EXERCISE PROMPT
Reproduce exactly the line with "[3.20-4.27s]" and every line that follows it below, up to and including the last one. Do not include pictures or anything else.

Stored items
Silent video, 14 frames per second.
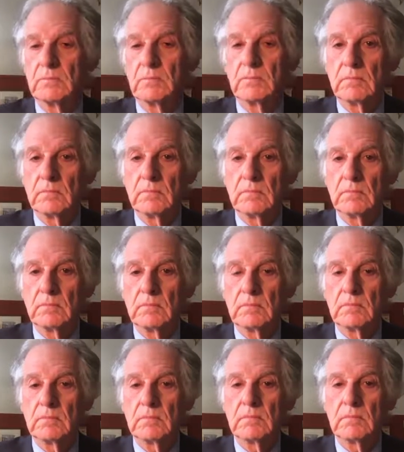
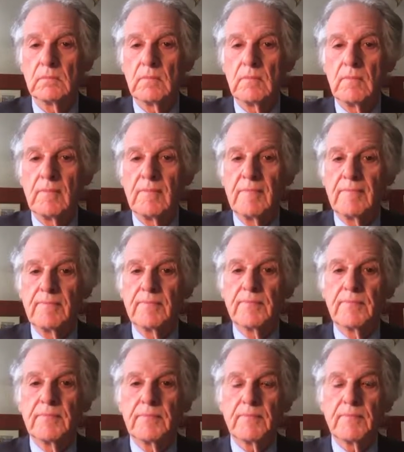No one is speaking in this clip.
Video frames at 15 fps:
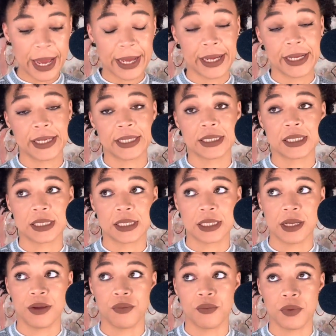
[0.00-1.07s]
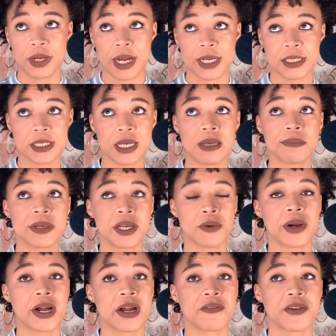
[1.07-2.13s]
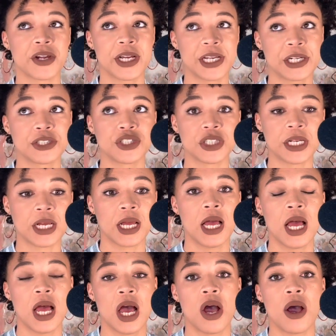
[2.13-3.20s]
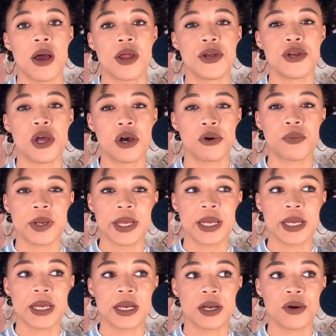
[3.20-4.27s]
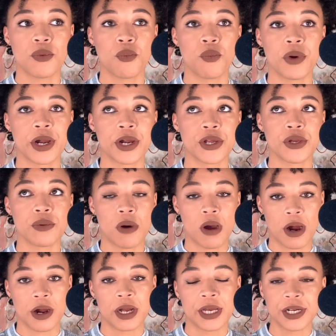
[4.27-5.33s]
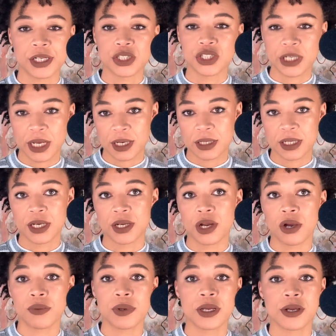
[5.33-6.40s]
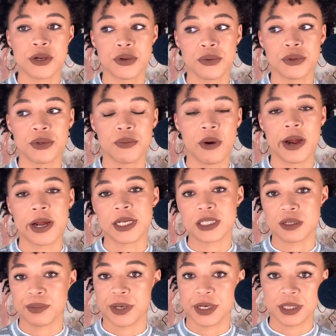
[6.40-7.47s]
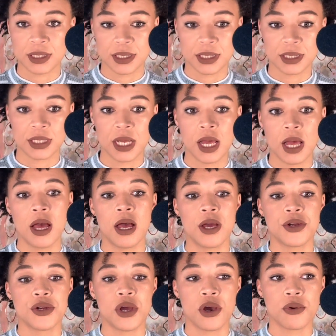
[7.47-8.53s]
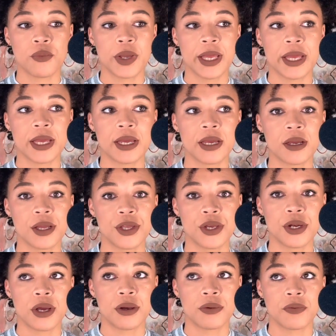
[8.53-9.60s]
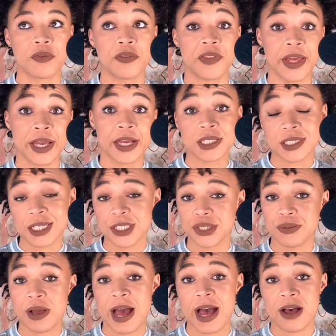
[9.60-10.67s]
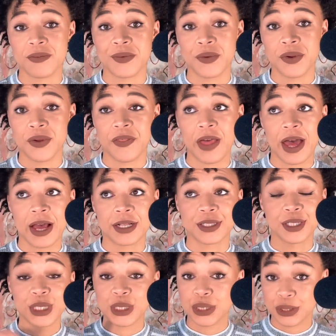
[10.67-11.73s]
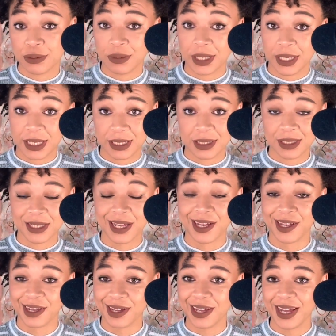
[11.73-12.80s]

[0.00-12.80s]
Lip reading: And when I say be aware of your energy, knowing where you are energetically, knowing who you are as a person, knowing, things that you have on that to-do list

ANSWER SECTION
[3.20-4.27s]
[4.27-5.33s]
[5.33-6.40s]
[6.40-7.47s]
[7.47-8.53s]
[8.53-9.60s]
[9.60-10.67s]
[10.67-11.73s]
[11.73-12.80s]

[0.00-12.80s]
Lip reading: And when I say be aware of your energy, knowing where you are energetically, knowing who you are as a person, knowing, things that you have on that to-do list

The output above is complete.